We searched PubMed with the terms ‘breast cancer’, ‘mammography’, ‘screening’ and ‘overdiagnosis’, and found 115 papers published after 2002 (date of search 5 February 2013). Forty-five letters and 21 papers were considered not relevant. We studied how papers reviewed the literature on overdiagnosis, and found 7 papers pointing out that differences in the percentages of overdiagnosis were mostly due to differences in which denominators were used in the calculations. But we also found 22 papers comparing percentages that are not comparable without caveats. We found no papers commenting that overdiagnosis adjusted for model-based lead time depends on both the duration of screening and the duration of follow-up after screening, and only one paper actually estimating the life-time risk (Falk et al, 2013). The duration of screening varied from 5 to 20 years and the duration of follow-up varied from 5 to 30 years. All observational studies were estimating overdiagnosis adjusted for annual underlying incidence increases. Bleyer and Welch (2012) reported the highest level of overdiagnosis: 114 overdiagnoses per 100 000 women over age 40 years. The corresponding number in Norway is 68 per 100 000 (Zahl et al, 2004; Zahl and Mæhlen, 2012). The annual underlying incidence increase was about 0.5% in Norway and in the United States. Papers reporting lower rates of overdiagnosis did not report the underlying incidence increase.

For prostate cancer, the cumulative number of cancers in the US randomised trial was 2541 (PSA screened group) and 1997 (control group) after 6 years with annual screening (Andriole et al, 2012). In the next 7 years of follow-up (without screening), the initial difference of 544 cancers declined to 435; that is, about 80% (435 out of 544) of the observed incidence increase appeared to be overdiagnosis and not earlier diagnosis as assumed when calculating model-based lead time (Draisma et al, 2009). Furthermore, there was no spike in the prevalence screening round. When there is no prevalence peak, then almost all clinical lead times are 1 year or less (Zelen and Feinleib, 1969; Prorok, 1976; Walter and Day, 1984). It should also be noted that as there was much opportunistic screening in the control group, the initial difference in number of tumours was underestimated.

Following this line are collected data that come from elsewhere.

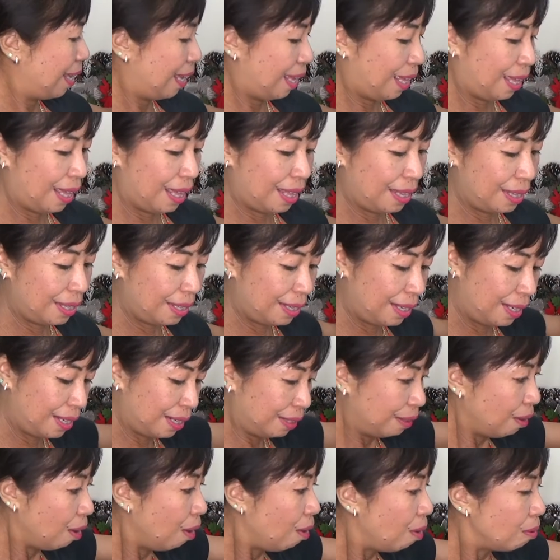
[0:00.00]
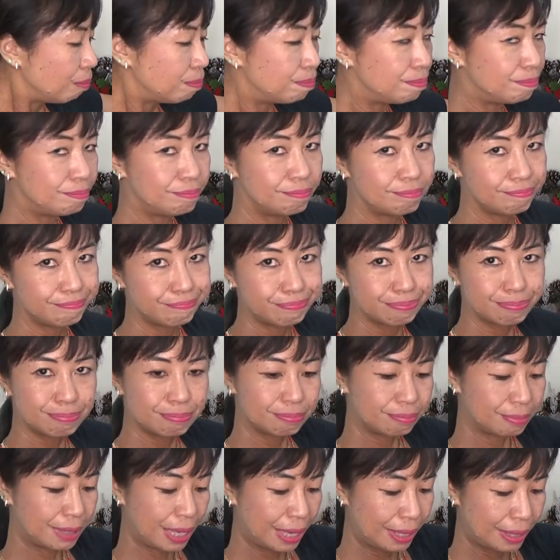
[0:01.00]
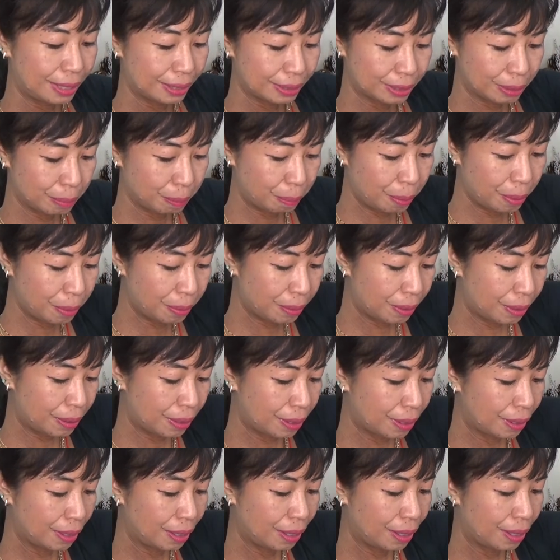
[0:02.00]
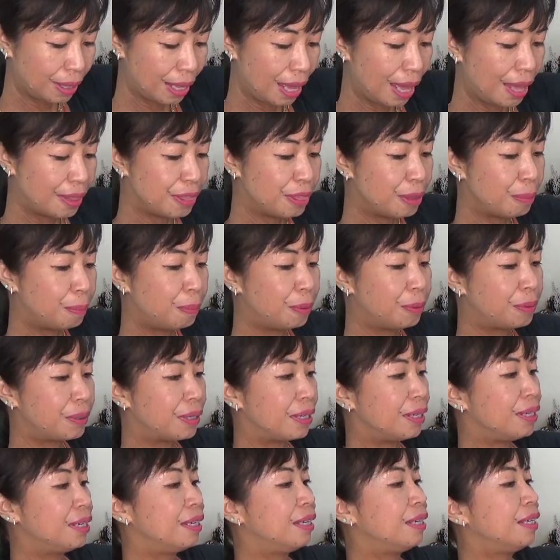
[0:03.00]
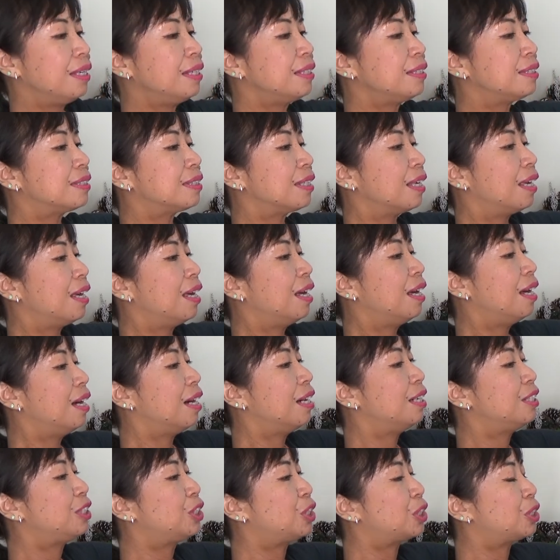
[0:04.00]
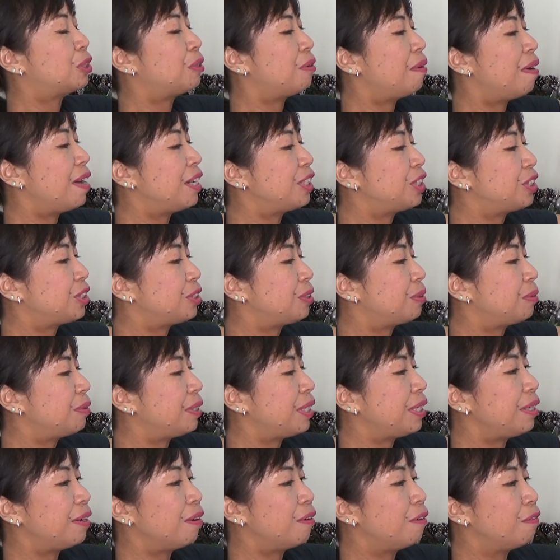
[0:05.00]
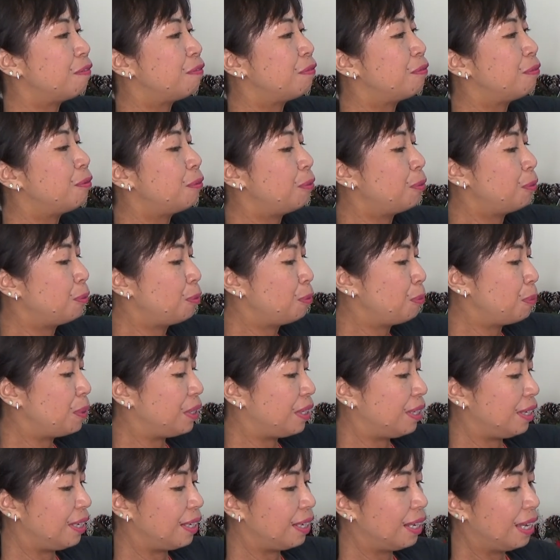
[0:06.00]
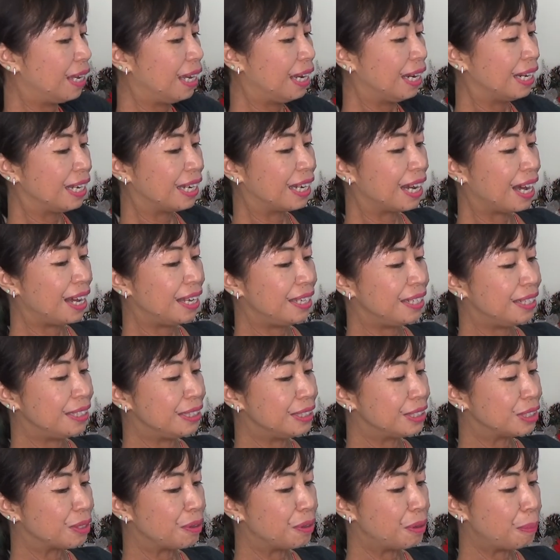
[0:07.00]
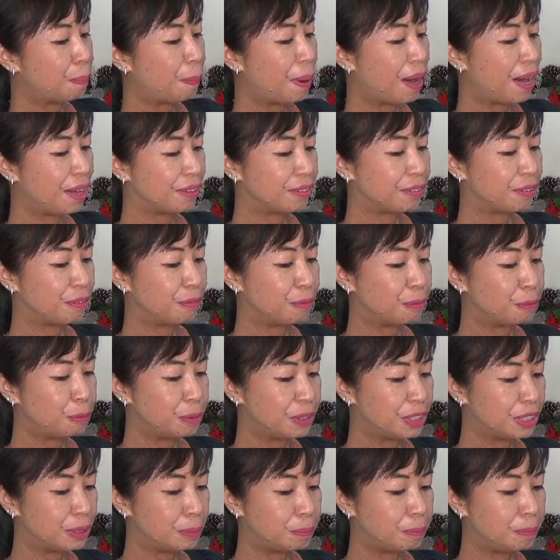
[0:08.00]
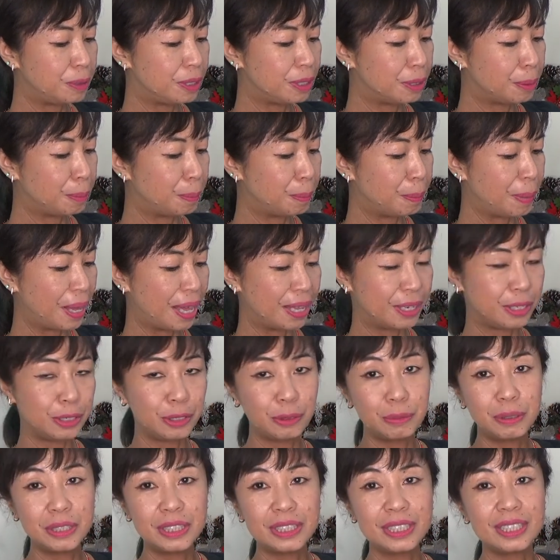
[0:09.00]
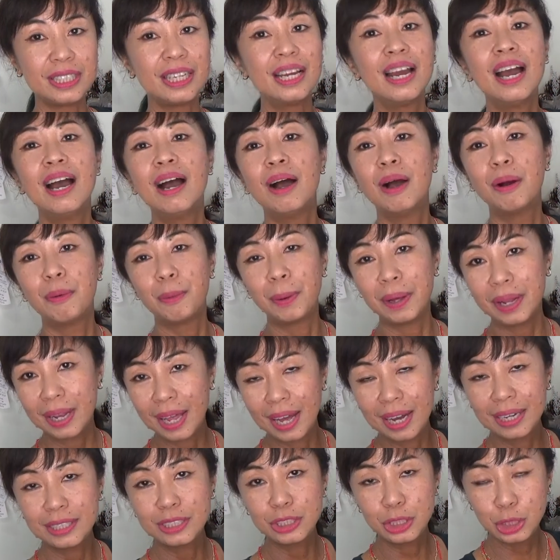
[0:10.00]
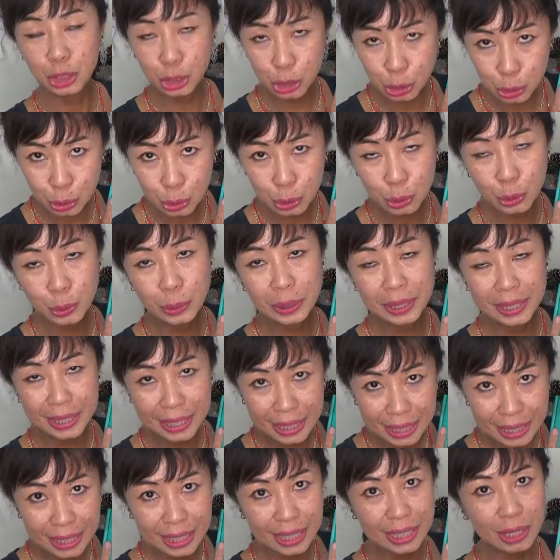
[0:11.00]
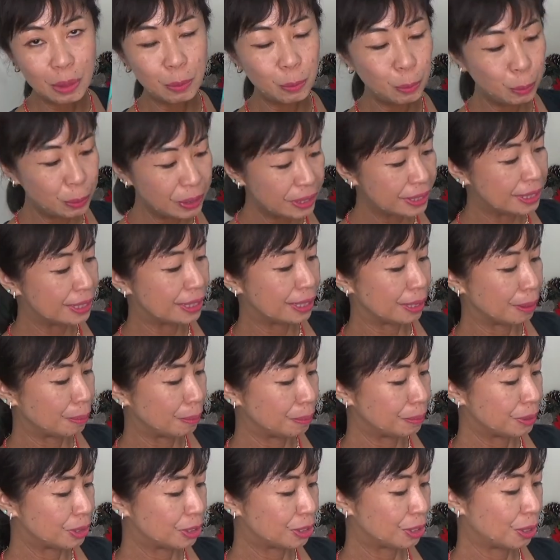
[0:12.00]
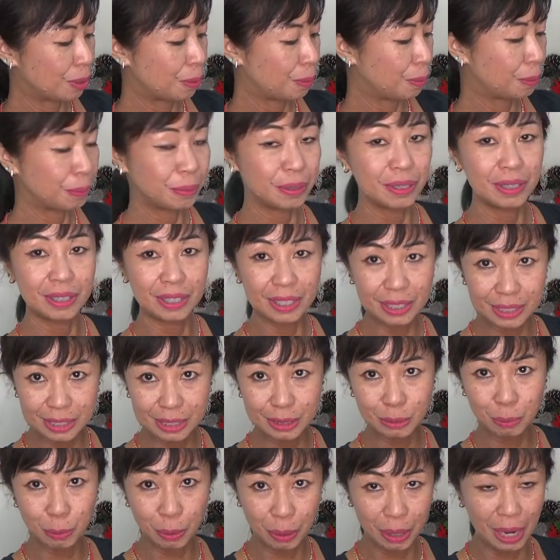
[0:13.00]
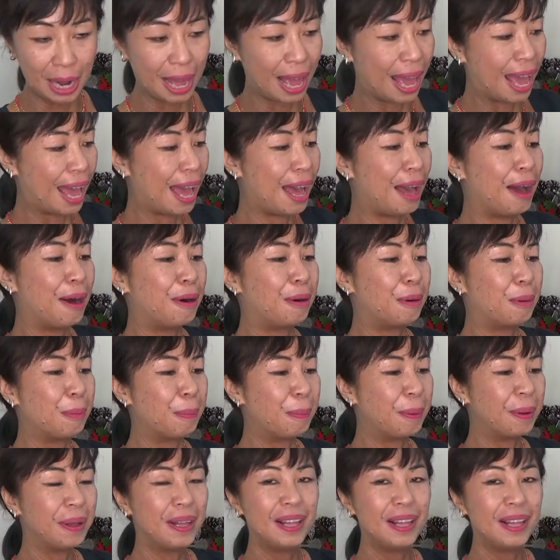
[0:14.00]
And here. And here's a book. And the book is A Treasury of Rumi. Guidance on the path of wisdom and unity. Well, I do need wisdom, so this will help.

Estimates of overdiagnosis when screening with PSA vary from 23 to 62% (Draisma et al, 2009). Overdiagnosis when screening with mammography is calculated differently – women not attending screening are usually also included in the calculations – and the percentages vary from 52% (Jørgensen and Gøtzsche, 2009) to 75% (Zahl and Mæhlen, 2012). It is higher if you only include those who actually attend regular screening (Welch, 2006). Thus, assuming 70% overdiagnosis in Table 2 is not an unrealistic estimate, neither for PSA screening nor for mammography screening. Note that the estimates used in Table 2 must not be compared with life-time risks.

We believe it is misleading to calculate life-time risk of overdiagnosis, or adding cancers to both groups many years after screening stopped. This method also draws attention from the fact that many more women are overdiagnosed at an earlier time, and therefore also ignores the harm caused by turning healthy women into cancer patients relatively early on in their life span.